The sero-susceptibility obtained in this study is also similar to the less than 5% documented for advanced countries.20 These countries have wide coverage of routine vaccination and the seronegative among them are likely unvaccinated immigrants. These women (non-immune) are at risk of acute Rubella infection and CRS. This is because the high rubella IgG sero-prevalence quoted in our local studies, in the absence of routine vaccination suggests endemicity.18 They should benefit from vaccination in the postpartum period. In countries that have low Rubella susceptibility rate among women of childbearing age, it may be helpful to determine the burden of CRS.21 If recent rubella outbreaks have taken place, then a high number of cases of CRS might have occurred.3,8 This has been documented in the Americas and Europe.22 Detection of rubella IgM antibodies in pregnancy suggests acute infection and potential CRS.5 Rubella IgM antibody testing may be used for laboratory confirmation of CRS. However, this is most useful in children below 6 months.8 The burden of CRS can also be assessed via a retrospective review of hospital records or records of children in schools for the deaf and blind, looking out for those who meet the CRS clinical case scenario.8,22

Rubella vaccines (live attenuated rubella strains) were developed between 1965 and 1967.6 Their use in the USA and other countries commenced in 1969 and thereafter.8 However, none of the participants in our study had prior rubella vaccination as no vaccine model is currently available.
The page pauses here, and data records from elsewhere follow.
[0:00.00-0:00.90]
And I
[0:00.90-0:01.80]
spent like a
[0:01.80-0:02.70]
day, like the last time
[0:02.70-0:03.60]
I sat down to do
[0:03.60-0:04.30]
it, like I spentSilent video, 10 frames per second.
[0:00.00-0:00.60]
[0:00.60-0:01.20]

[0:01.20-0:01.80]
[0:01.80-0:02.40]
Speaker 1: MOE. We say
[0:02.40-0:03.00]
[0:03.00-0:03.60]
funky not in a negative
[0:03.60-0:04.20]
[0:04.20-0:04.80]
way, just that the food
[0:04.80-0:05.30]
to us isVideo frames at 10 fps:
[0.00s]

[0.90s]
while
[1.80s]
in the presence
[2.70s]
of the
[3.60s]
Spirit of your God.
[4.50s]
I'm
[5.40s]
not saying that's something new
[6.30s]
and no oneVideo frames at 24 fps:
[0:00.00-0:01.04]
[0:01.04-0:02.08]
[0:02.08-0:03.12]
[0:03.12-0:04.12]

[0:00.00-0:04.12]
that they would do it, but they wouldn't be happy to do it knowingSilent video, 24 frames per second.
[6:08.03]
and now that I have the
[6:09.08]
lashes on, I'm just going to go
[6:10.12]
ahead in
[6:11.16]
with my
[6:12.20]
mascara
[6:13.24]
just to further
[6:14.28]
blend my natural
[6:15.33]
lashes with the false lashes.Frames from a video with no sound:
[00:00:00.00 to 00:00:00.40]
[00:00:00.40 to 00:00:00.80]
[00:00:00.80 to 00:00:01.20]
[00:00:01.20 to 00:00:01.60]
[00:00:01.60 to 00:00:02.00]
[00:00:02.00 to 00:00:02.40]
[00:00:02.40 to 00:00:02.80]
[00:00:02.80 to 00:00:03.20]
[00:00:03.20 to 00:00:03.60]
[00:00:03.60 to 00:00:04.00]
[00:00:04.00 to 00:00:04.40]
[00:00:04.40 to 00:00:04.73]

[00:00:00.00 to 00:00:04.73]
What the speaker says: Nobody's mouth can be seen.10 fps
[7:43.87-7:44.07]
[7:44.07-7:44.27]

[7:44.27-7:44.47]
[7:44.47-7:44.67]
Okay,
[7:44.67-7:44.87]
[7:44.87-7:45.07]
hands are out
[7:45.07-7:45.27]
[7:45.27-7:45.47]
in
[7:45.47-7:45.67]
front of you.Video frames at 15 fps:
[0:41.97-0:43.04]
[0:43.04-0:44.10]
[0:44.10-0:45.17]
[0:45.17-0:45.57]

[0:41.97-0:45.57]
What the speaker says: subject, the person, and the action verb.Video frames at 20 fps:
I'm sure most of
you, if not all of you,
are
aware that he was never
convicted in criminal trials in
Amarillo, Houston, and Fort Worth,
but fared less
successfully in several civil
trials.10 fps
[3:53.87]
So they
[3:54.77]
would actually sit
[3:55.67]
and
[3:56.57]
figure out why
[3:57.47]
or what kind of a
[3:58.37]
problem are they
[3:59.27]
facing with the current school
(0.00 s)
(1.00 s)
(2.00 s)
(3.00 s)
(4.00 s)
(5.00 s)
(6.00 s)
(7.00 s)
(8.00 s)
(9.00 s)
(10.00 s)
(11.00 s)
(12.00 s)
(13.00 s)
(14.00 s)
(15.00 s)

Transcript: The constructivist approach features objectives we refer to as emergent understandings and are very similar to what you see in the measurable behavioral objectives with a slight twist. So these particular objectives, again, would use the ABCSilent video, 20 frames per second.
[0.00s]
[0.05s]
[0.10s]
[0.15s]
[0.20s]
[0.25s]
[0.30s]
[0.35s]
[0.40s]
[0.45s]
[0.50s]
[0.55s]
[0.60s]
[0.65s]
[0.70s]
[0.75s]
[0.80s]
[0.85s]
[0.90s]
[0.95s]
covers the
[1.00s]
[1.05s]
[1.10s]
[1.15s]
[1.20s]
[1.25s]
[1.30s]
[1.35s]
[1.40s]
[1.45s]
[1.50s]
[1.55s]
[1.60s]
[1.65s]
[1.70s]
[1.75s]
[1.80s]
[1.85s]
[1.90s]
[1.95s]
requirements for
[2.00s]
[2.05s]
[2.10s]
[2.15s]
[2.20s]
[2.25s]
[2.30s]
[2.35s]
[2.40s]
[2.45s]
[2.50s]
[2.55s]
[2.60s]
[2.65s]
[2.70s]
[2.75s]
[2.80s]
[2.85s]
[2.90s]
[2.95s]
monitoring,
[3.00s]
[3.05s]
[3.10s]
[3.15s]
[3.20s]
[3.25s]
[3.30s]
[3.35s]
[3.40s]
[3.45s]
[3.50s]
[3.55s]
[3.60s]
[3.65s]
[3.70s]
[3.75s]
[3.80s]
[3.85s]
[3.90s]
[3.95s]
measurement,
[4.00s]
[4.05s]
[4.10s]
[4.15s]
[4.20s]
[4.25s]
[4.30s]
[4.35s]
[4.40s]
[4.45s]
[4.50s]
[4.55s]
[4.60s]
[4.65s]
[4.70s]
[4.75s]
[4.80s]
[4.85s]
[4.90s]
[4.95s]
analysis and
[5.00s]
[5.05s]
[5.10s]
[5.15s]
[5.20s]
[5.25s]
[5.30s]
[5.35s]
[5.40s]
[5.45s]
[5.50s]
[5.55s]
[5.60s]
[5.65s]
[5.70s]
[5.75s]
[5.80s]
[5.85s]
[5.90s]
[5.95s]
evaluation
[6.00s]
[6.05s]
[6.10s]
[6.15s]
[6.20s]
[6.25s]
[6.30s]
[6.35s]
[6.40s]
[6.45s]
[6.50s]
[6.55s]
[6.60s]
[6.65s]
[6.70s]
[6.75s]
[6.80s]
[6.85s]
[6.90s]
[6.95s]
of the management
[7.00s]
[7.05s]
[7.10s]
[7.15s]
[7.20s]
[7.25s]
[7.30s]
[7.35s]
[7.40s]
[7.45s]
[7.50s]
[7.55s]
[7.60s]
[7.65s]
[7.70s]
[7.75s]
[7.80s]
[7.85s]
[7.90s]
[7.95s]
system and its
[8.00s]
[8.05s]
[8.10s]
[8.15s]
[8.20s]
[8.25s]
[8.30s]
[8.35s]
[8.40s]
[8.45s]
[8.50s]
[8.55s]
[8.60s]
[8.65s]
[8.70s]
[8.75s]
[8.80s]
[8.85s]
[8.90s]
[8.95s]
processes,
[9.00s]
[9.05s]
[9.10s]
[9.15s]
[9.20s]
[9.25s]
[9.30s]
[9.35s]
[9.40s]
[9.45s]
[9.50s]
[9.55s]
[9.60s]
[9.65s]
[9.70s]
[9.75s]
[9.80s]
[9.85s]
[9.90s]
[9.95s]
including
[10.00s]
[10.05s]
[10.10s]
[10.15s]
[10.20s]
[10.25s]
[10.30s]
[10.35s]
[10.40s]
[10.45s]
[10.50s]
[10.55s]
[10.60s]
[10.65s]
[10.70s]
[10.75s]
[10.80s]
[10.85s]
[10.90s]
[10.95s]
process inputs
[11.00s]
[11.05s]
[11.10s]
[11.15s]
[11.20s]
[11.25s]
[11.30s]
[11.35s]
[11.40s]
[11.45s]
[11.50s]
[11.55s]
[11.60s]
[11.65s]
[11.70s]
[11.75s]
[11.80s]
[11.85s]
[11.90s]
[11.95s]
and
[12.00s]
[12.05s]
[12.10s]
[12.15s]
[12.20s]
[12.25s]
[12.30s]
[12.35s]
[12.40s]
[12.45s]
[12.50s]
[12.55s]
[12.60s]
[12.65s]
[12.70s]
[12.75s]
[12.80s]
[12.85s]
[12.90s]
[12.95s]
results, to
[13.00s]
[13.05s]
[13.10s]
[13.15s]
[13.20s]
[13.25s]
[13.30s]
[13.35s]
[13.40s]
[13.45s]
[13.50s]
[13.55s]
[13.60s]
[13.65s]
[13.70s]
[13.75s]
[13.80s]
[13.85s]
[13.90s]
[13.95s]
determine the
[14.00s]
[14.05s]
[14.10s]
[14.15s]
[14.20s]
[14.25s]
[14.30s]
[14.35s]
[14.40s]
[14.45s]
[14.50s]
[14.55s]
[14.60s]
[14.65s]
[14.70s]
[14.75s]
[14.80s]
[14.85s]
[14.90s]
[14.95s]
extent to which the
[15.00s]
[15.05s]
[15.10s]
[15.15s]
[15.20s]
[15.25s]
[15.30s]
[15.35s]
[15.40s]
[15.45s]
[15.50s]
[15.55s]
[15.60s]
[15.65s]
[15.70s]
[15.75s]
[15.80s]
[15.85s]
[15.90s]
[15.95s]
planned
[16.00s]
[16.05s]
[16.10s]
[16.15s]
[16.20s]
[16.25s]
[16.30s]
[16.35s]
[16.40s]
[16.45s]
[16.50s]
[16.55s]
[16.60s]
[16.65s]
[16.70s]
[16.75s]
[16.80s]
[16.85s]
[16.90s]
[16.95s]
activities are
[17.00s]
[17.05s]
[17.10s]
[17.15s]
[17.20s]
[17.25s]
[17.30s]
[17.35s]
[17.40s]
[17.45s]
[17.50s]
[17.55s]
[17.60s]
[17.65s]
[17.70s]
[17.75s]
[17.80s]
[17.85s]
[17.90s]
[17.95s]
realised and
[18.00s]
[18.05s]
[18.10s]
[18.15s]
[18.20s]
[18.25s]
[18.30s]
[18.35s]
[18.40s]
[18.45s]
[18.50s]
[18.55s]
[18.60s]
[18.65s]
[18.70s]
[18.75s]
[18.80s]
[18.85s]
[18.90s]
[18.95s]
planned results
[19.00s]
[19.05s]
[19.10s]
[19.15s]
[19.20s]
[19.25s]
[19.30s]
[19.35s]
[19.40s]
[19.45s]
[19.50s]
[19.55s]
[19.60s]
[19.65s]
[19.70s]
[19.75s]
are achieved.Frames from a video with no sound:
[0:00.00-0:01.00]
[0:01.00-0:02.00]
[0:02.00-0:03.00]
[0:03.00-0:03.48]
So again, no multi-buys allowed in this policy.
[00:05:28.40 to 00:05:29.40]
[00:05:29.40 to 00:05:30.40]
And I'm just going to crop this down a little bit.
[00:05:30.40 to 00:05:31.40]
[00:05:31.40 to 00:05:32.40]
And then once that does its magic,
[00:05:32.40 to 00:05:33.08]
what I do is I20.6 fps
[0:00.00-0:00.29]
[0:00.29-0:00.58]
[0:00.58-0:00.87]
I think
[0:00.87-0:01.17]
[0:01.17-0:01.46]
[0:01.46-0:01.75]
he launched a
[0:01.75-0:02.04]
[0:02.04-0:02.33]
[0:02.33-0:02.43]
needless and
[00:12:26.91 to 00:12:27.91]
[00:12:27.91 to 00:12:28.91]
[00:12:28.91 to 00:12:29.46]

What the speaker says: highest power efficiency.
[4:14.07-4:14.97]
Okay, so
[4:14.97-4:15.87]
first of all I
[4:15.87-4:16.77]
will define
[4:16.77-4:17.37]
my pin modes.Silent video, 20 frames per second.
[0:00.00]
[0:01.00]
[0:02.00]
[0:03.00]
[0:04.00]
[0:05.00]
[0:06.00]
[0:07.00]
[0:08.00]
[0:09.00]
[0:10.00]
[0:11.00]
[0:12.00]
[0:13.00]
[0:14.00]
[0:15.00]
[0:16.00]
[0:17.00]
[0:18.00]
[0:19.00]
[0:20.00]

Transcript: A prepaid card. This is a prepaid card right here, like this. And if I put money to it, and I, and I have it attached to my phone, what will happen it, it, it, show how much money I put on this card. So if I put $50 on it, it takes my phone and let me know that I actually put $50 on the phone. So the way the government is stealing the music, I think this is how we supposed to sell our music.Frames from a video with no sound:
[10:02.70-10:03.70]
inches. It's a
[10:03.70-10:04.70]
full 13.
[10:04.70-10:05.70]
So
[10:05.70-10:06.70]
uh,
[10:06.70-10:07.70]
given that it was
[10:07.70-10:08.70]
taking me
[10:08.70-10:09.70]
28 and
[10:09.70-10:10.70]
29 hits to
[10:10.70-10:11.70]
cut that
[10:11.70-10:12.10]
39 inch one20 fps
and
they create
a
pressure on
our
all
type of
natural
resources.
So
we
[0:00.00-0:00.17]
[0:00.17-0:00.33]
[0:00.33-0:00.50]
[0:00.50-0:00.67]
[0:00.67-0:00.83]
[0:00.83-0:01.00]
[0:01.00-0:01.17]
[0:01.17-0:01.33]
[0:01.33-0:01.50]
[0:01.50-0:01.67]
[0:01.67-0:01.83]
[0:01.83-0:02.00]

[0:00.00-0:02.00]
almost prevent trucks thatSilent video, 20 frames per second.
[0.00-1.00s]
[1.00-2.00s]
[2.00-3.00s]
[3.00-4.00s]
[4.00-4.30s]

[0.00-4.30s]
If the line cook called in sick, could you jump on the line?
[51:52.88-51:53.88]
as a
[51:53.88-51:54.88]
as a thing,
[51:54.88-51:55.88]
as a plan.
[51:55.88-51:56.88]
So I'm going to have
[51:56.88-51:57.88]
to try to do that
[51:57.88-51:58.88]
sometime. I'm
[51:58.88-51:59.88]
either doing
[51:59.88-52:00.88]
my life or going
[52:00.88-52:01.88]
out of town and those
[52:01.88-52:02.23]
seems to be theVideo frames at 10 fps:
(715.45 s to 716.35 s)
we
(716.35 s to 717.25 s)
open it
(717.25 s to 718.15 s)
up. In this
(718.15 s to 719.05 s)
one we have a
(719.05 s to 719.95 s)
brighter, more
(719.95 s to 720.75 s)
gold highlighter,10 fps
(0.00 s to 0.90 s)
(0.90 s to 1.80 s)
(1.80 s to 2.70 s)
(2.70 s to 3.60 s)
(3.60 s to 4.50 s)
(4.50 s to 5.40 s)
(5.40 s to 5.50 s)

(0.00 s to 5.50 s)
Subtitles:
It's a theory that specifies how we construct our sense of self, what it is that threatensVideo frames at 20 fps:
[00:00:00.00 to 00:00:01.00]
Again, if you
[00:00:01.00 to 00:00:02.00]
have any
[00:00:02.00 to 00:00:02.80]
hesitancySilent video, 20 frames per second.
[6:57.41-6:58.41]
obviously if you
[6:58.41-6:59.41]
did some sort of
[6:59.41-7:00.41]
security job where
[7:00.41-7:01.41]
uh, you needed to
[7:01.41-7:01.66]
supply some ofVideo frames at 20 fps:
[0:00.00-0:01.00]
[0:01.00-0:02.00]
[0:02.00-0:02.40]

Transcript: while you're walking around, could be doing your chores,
The reasons may not be farfetched from lack of documentation of national burden of CRS, endemicity of Rubella virus transmission, lean resources and/or absence of political will. Where both Rubella-susceptibility among women of childbearing age and CRS burden is high, routine vaccine introduction would be a priority and vice versa. The sero-susceptible women (8%) in this study may benefit from postpartum rubella vaccination. Socio-demographic factors (age, parity, gestational age, educational level and locality) had no statistically significant association with maternal rubella IgG antibody in our study. A similar study in Ibadan documented that women living in rural areas had statistically significant higher prevalence of antibody than those in urban areas.10 While in Maiduguri immune women increased significantly with increased maternal age (P<0.05),23 However most studies did not find any association.13,24,25

CONCLUSION

The high sero-prevalence rate of Rubella IgG antibodies among pregnant women attending antenatal clinic at Federal Medical Centre Umuahia, in the absence of routine vaccination, suggests that the infection may be endemic. The 8% that are non-immune are at risk of CRS if the infection occurs early in pregnancy.

RECOMMENDATION

The sero-positive women should be assessed for evidence of recent infection and the burden of CRS determined while those who are sero-negative should be re-tested postpartum and if negative, offered Rubella vaccination.

SOURCE OF FUNDING

The research was funded by the authors.

 

CONFLIT OF INTEREST

The authors declare that there are no conflicts of interest.

 

CONSENT

Written informed consent was obtained from every patient that participated in the research.

 

ETHICAL APPROVAL

The research work was examined and approved by the hospital research and ethics committee.